* Task details *
Could you please repeat the entries below word for word, with the images left out?

Stored data:

--- START ---

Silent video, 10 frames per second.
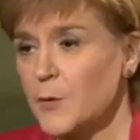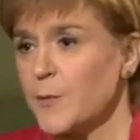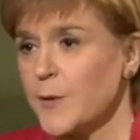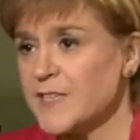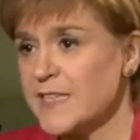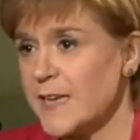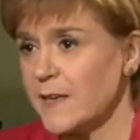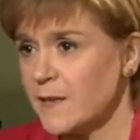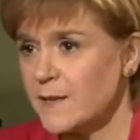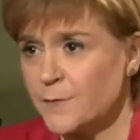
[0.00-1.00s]
I think it would be a
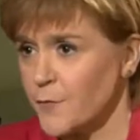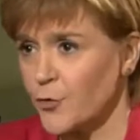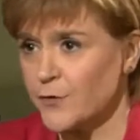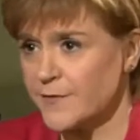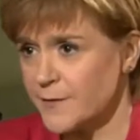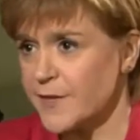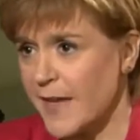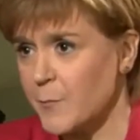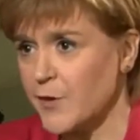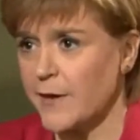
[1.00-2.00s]
mistake for
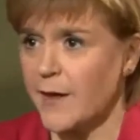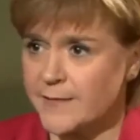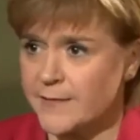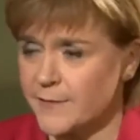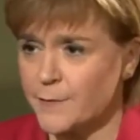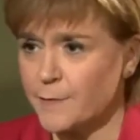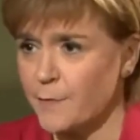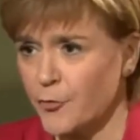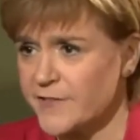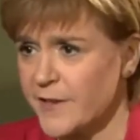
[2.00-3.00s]
David Cameron. I had the
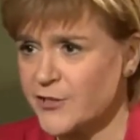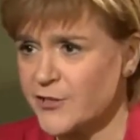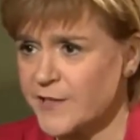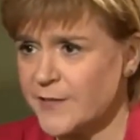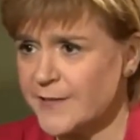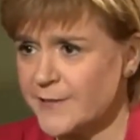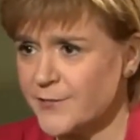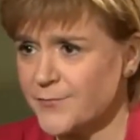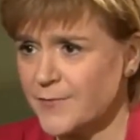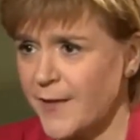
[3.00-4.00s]
Foreign Secretary in
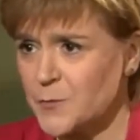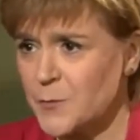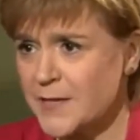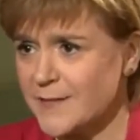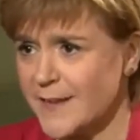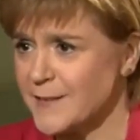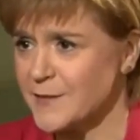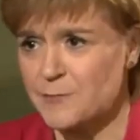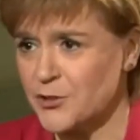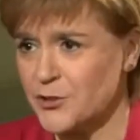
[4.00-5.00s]
here last week and said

--- END ---

* Result of this task *
Silent video, 10 frames per second.
[0.00-1.00s]
I think it would be a
[1.00-2.00s]
mistake for
[2.00-3.00s]
David Cameron. I had the
[3.00-4.00s]
Foreign Secretary in
[4.00-5.00s]
here last week and said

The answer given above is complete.